* Activity
Copy out the records precisely, omitting pictures.

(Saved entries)
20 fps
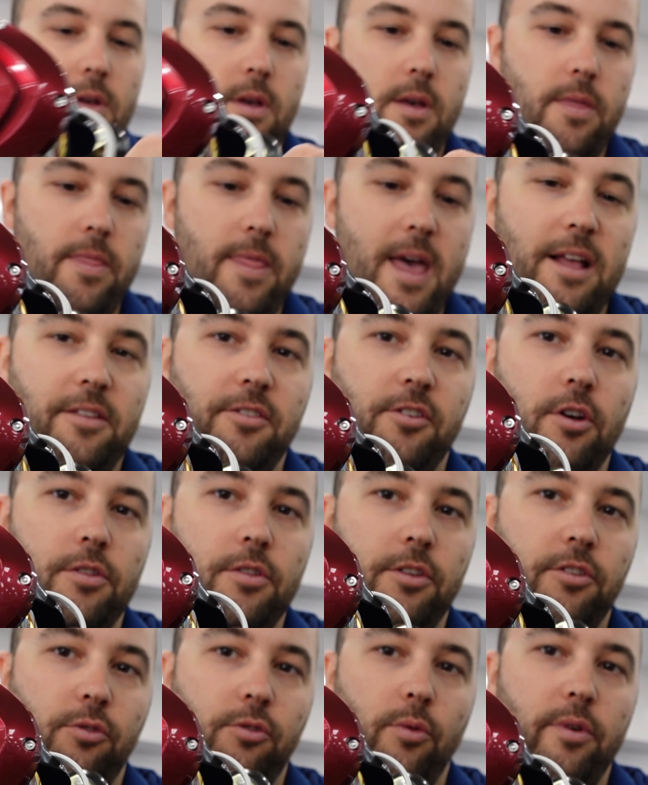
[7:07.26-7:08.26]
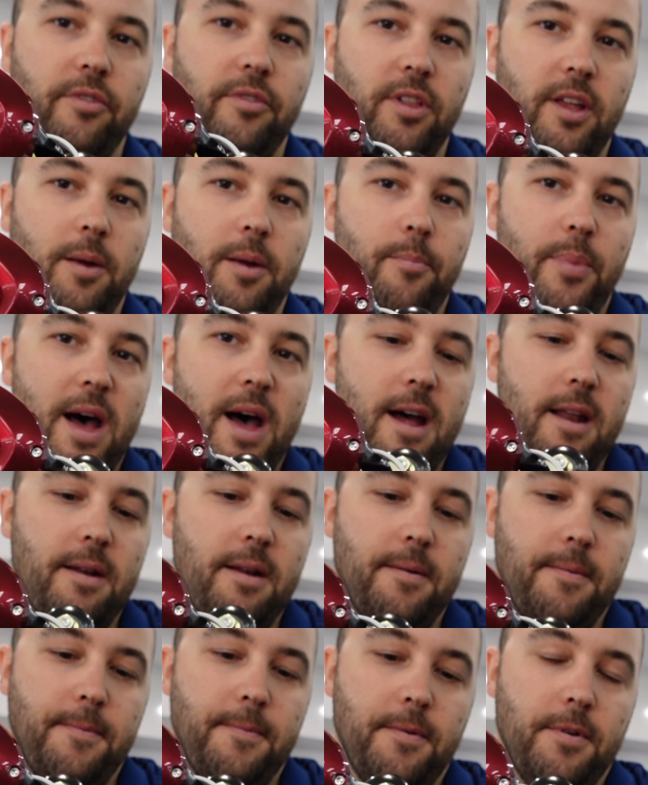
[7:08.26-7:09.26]
And that's got the swiveling butt.
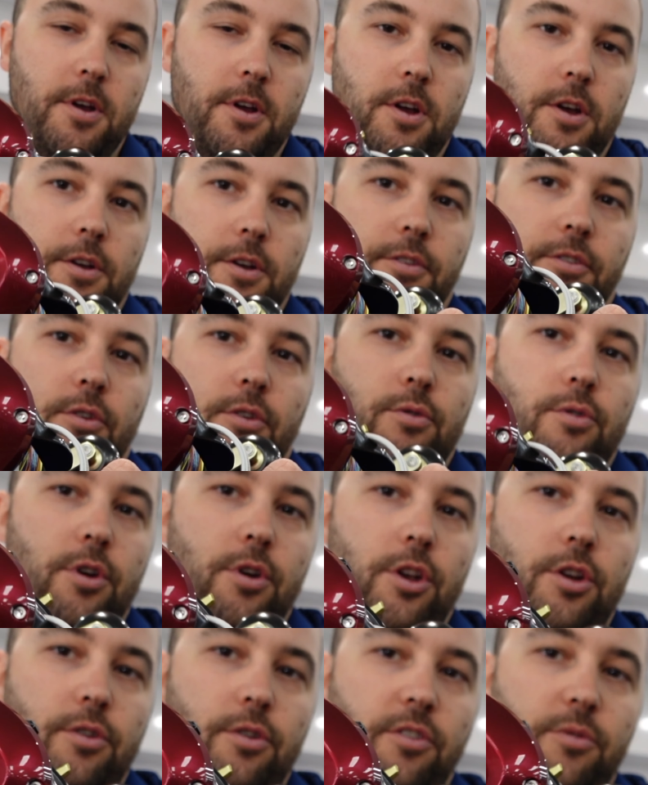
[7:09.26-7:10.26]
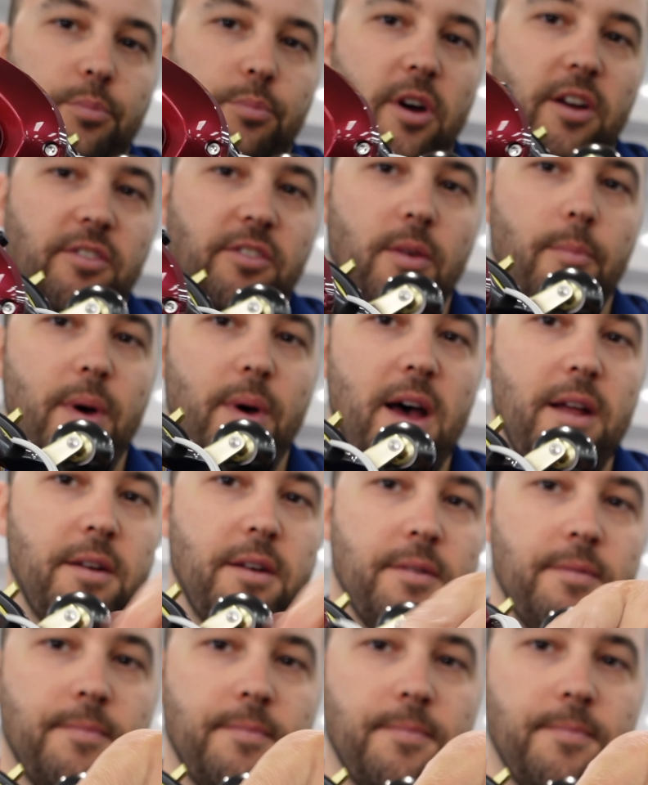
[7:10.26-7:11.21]
So all you do is press the button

* Reply to the exercise
20 fps
[7:07.26-7:08.26]
[7:08.26-7:09.26]
And that's got the swiveling butt.
[7:09.26-7:10.26]
[7:10.26-7:11.21]
So all you do is press the button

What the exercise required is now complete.